■ Exercise description ■
Reproduce exactly the line that contains "[15:20.12-15:21.12]" and every line after it through the end of the records below, leaving out all pictures.

[Stored data]
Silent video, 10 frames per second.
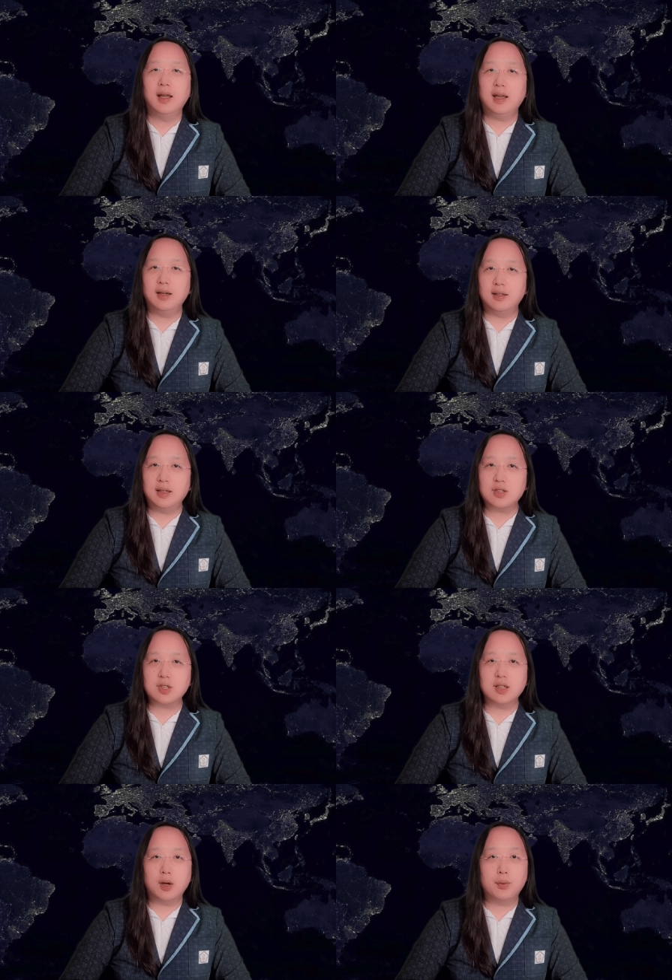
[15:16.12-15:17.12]
In
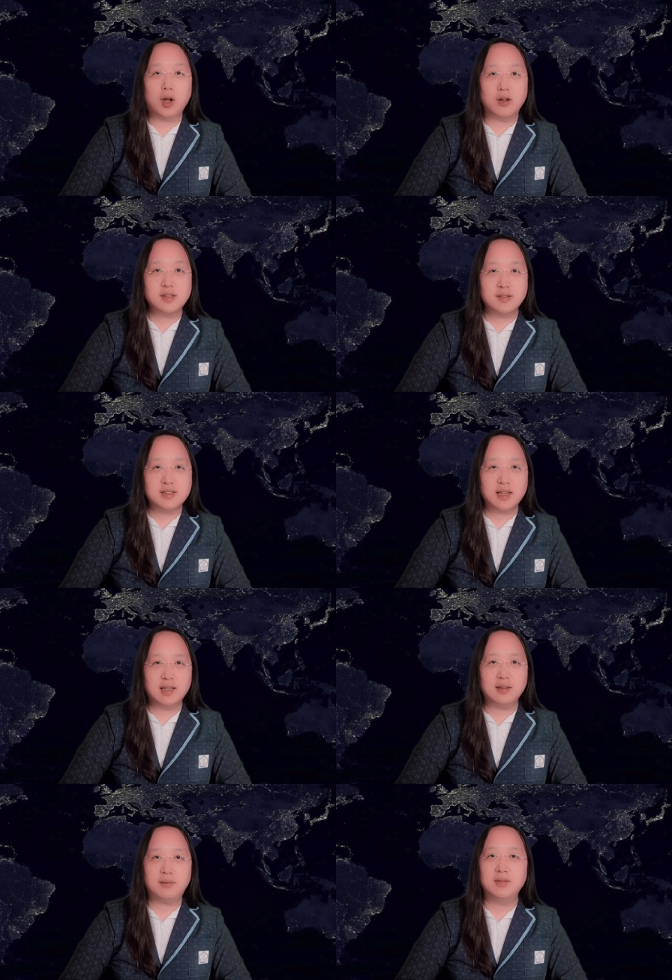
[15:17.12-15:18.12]
addition, I would also
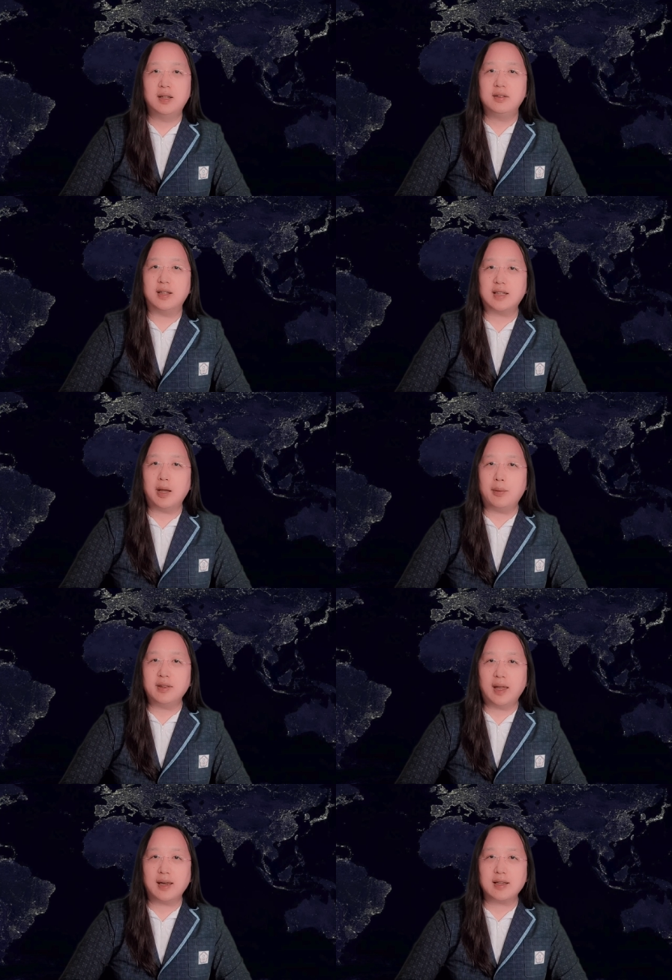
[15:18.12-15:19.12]
say that
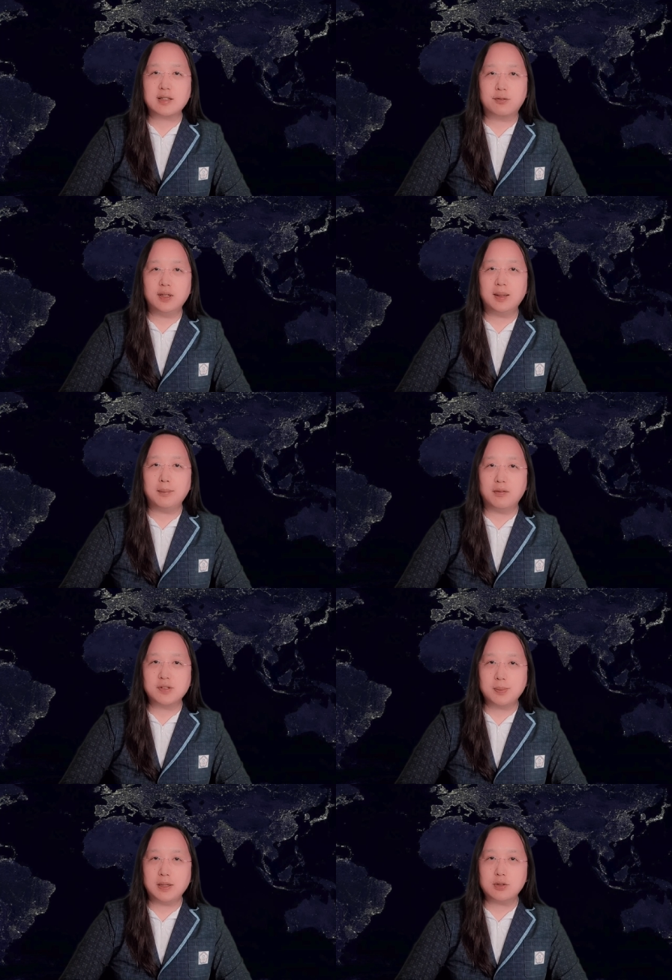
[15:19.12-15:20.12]
Taiwan takes freedom of
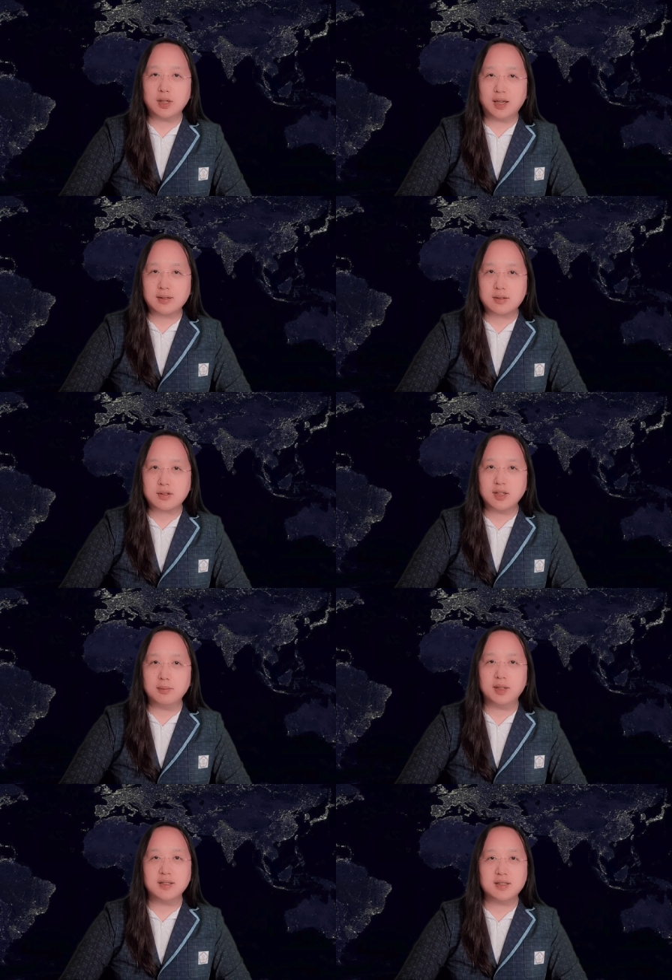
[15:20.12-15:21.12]
speech
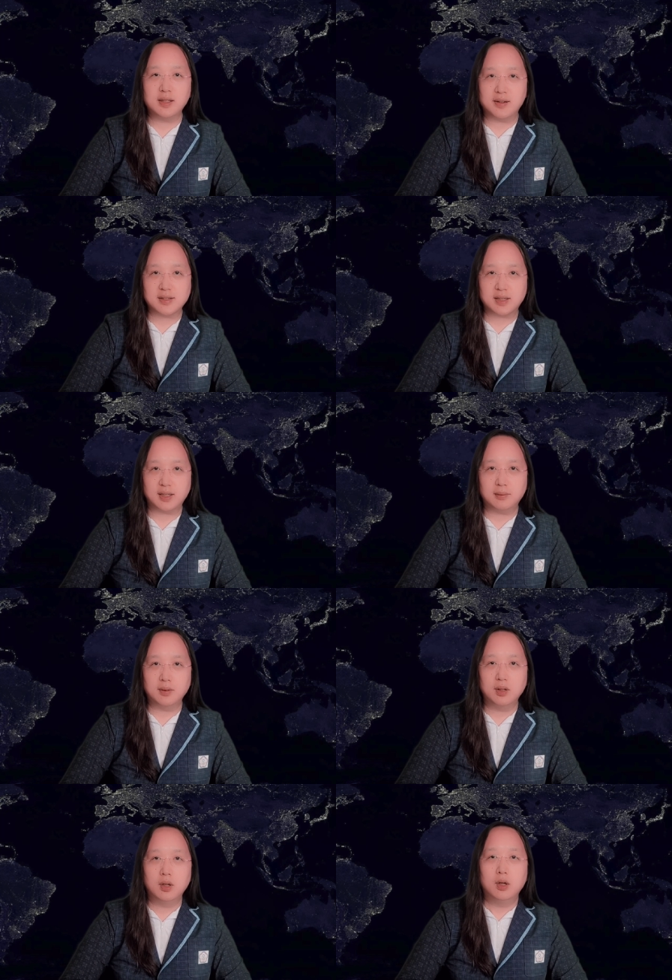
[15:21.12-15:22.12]
extremely seriously,
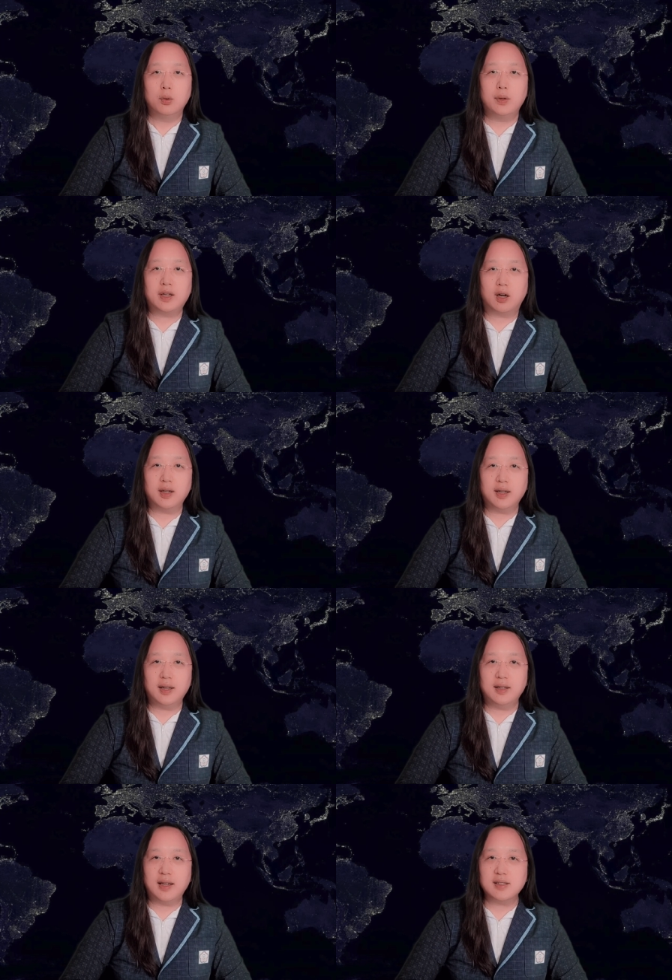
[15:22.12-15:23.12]
regarding
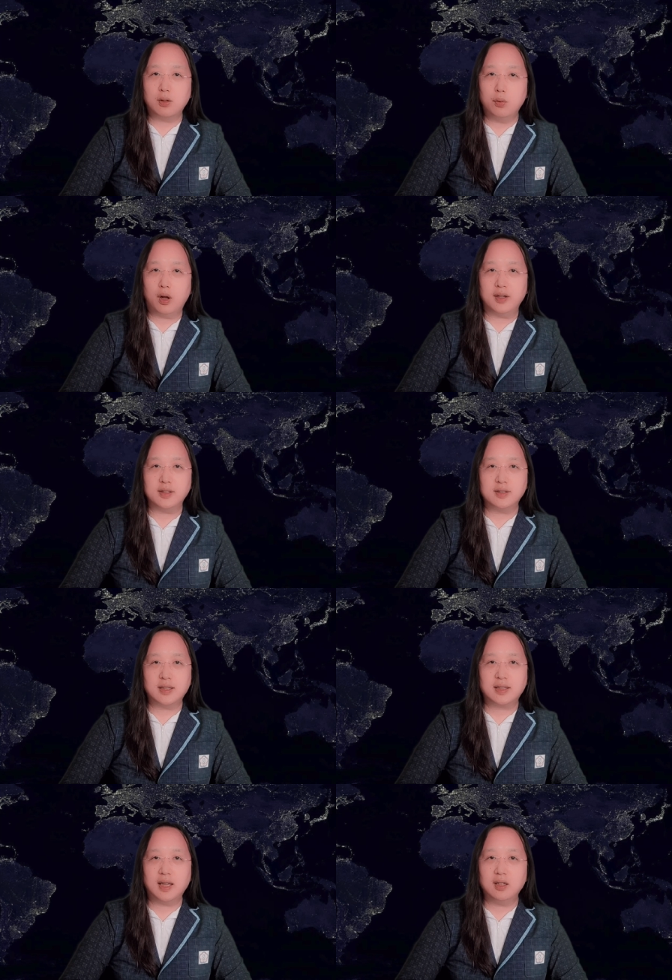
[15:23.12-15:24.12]
it as a right
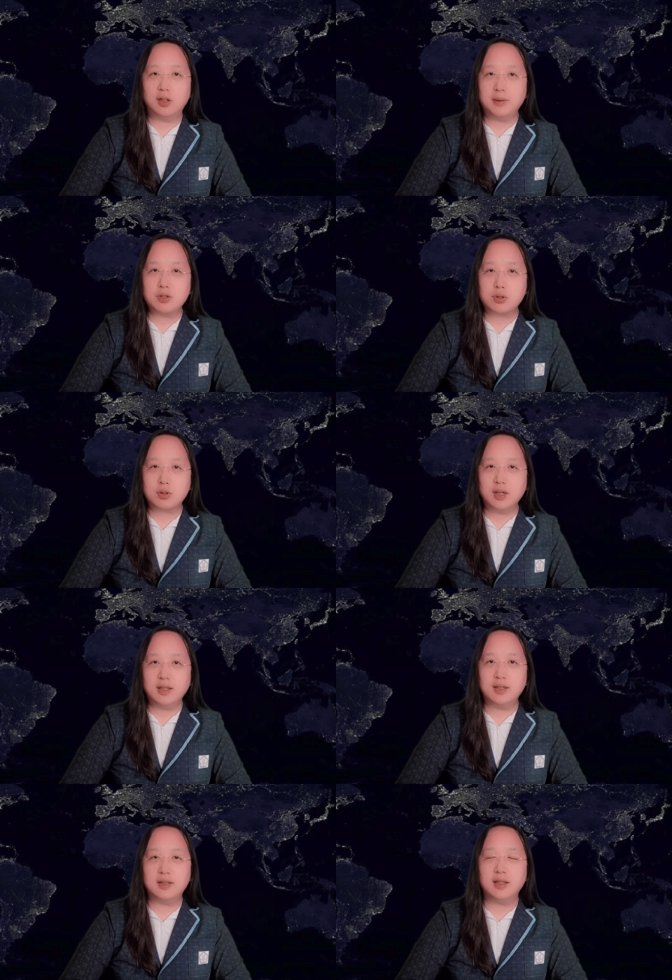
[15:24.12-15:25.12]
that cannot be
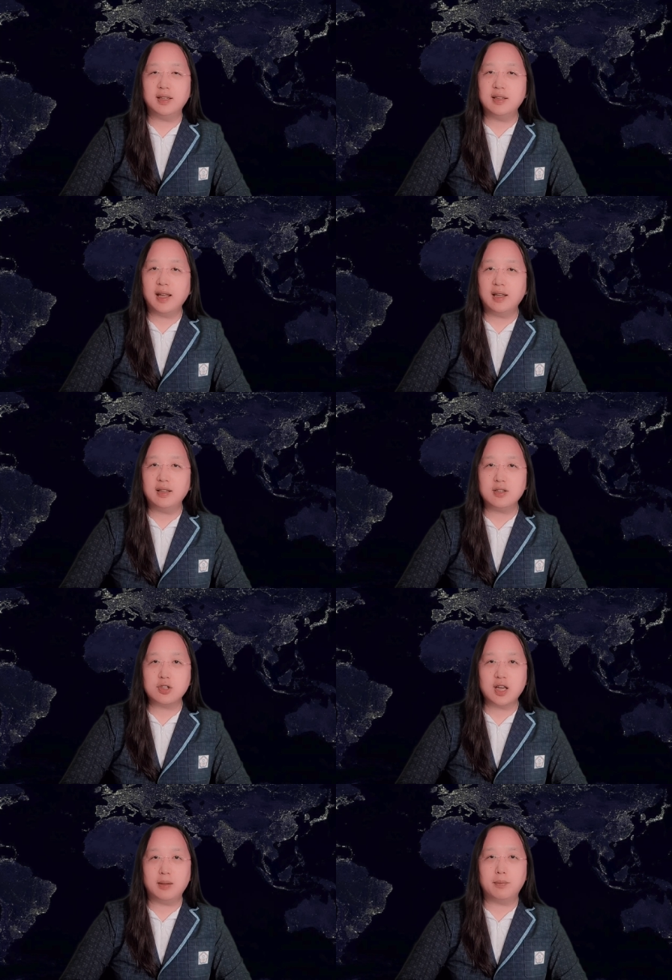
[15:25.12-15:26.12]
traded in any
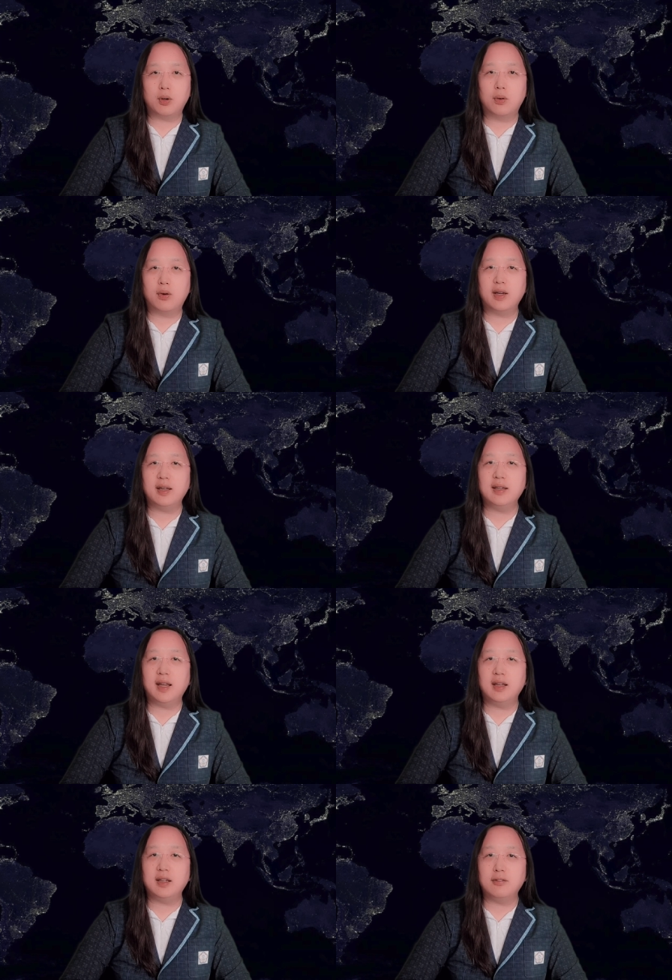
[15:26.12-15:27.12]
shape or in
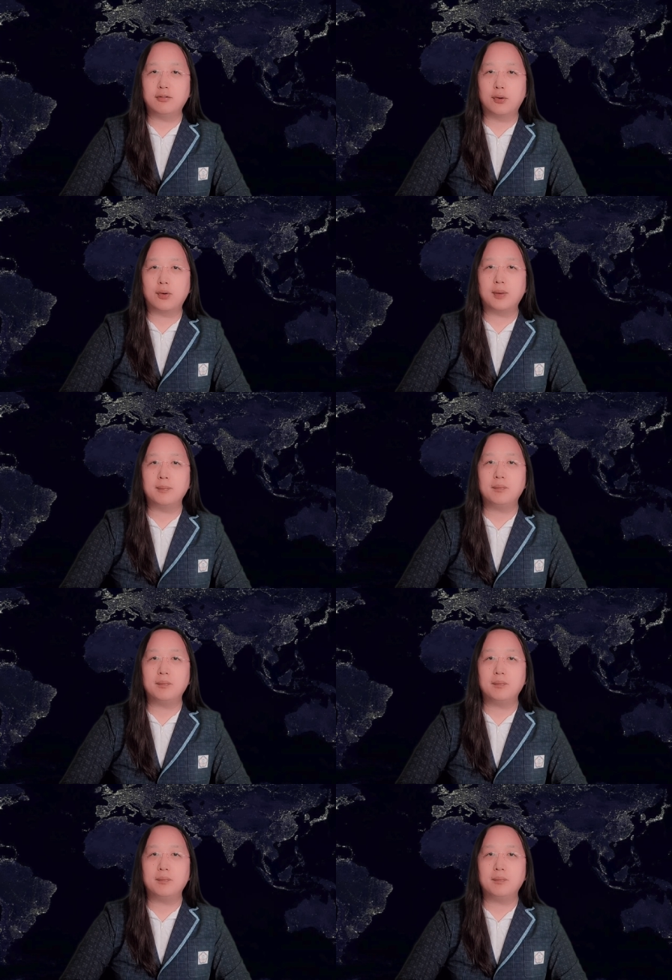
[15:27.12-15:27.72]
any form.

■ Output for this exercise ■
[15:20.12-15:21.12]
speech
[15:21.12-15:22.12]
extremely seriously,
[15:22.12-15:23.12]
regarding
[15:23.12-15:24.12]
it as a right
[15:24.12-15:25.12]
that cannot be
[15:25.12-15:26.12]
traded in any
[15:26.12-15:27.12]
shape or in
[15:27.12-15:27.72]
any form.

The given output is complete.